**TASK GOAL:** Give the records again in full, exactly as they appear, but without the pictures.

**SOURCE DATA:**
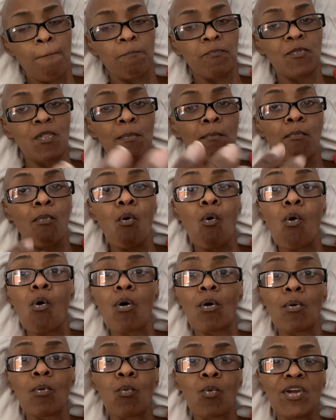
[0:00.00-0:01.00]
the
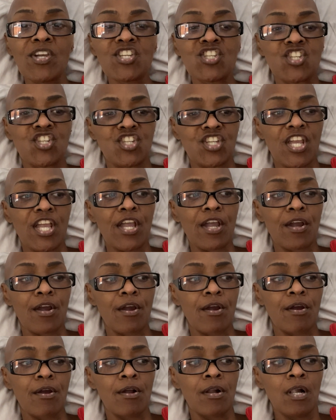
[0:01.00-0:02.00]
more we
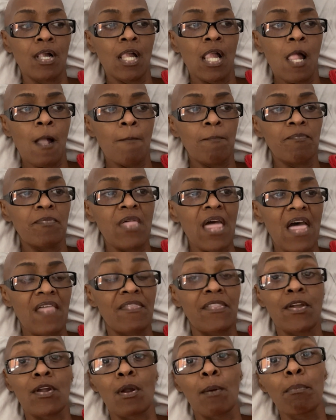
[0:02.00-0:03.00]
share
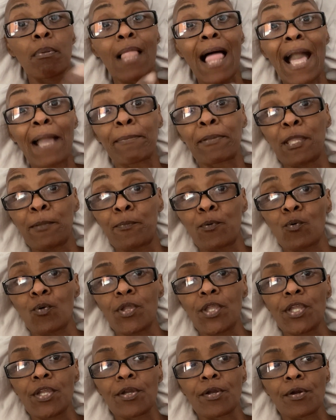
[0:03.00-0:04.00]
that there are black people
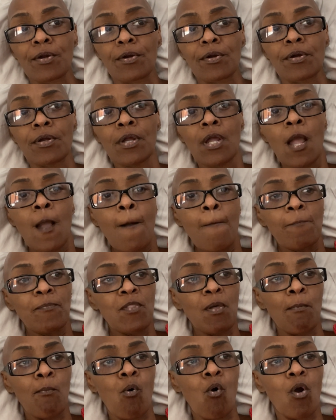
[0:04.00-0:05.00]
here,
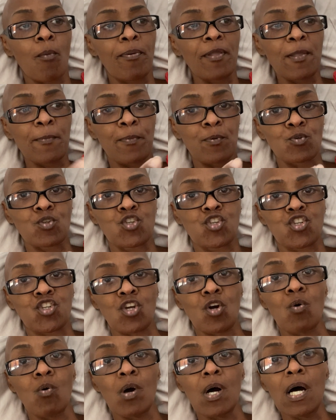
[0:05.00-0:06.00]
the more people
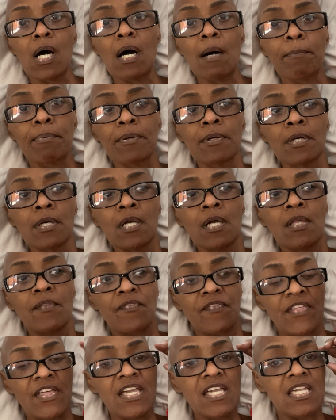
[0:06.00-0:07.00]
show up
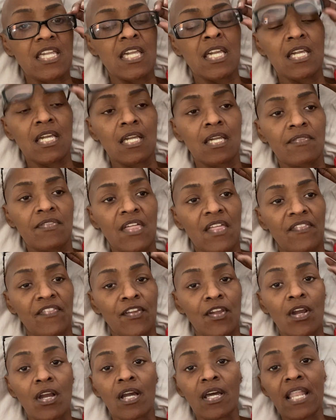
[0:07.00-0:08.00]
thinking that
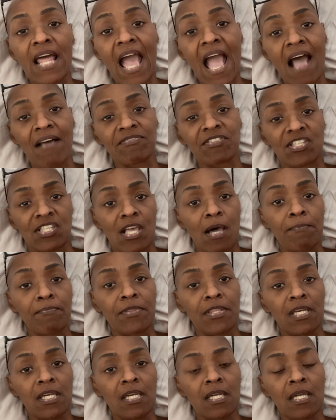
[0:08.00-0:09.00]
they're going to have
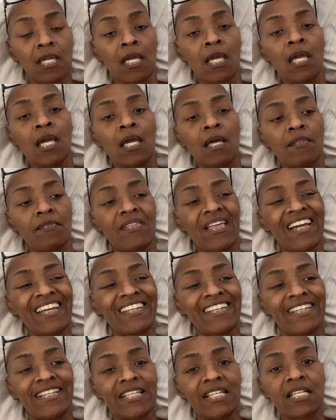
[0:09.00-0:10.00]
something they
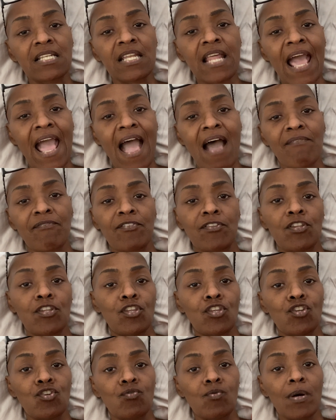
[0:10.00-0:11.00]
didn't have
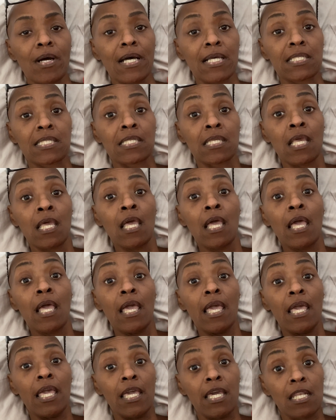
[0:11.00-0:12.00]
in the U.S.
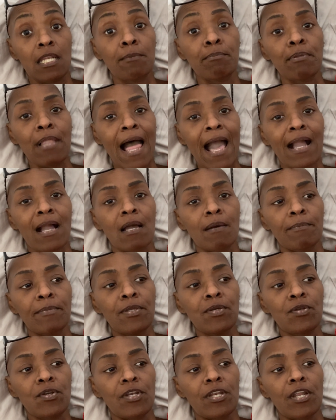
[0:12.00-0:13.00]
in a black
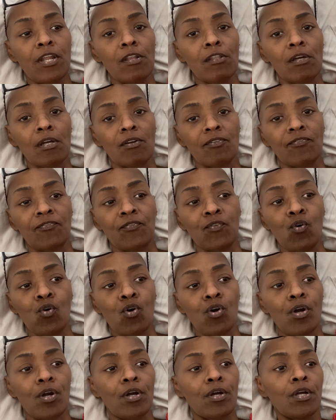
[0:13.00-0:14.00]
community. They're looking
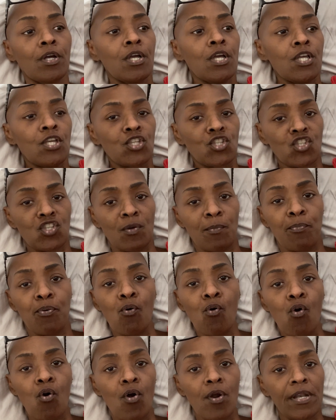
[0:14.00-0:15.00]
for
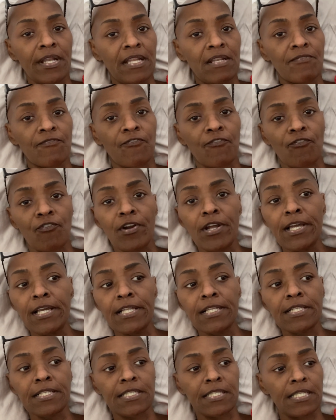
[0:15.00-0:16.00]
support and
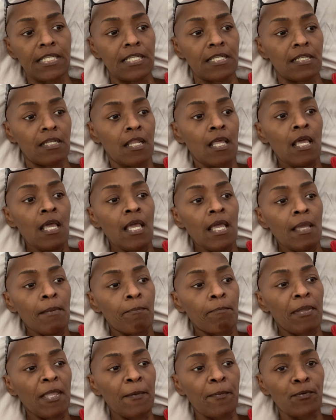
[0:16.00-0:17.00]
friends and
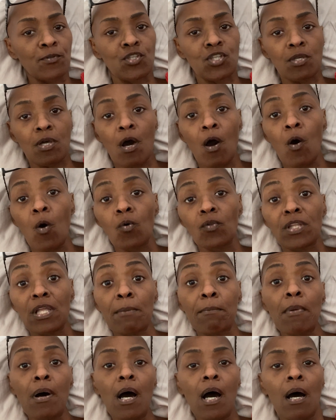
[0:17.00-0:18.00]
people to hold
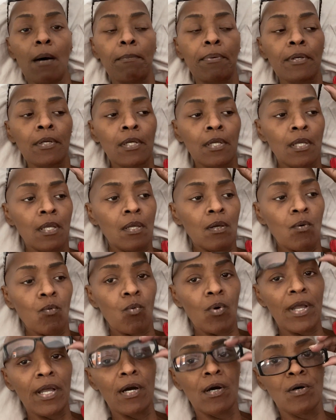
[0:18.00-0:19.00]
them up.
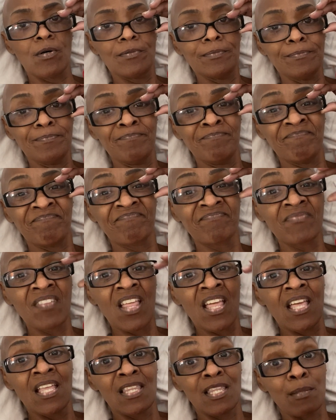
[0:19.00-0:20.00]
Well,
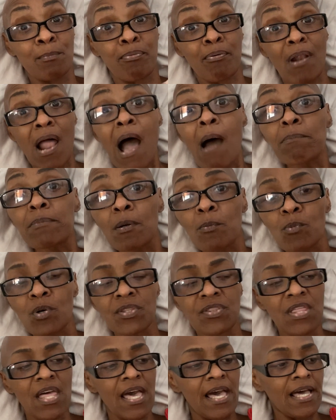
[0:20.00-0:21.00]
the problem
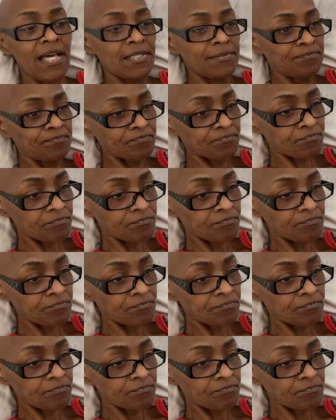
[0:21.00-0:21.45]
with that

**EXERCISE SOLUTION:**
[0:00.00-0:01.00]
the
[0:01.00-0:02.00]
more we
[0:02.00-0:03.00]
share
[0:03.00-0:04.00]
that there are black people
[0:04.00-0:05.00]
here,
[0:05.00-0:06.00]
the more people
[0:06.00-0:07.00]
show up
[0:07.00-0:08.00]
thinking that
[0:08.00-0:09.00]
they're going to have
[0:09.00-0:10.00]
something they
[0:10.00-0:11.00]
didn't have
[0:11.00-0:12.00]
in the U.S.
[0:12.00-0:13.00]
in a black
[0:13.00-0:14.00]
community. They're looking
[0:14.00-0:15.00]
for
[0:15.00-0:16.00]
support and
[0:16.00-0:17.00]
friends and
[0:17.00-0:18.00]
people to hold
[0:18.00-0:19.00]
them up.
[0:19.00-0:20.00]
Well,
[0:20.00-0:21.00]
the problem
[0:21.00-0:21.45]
with that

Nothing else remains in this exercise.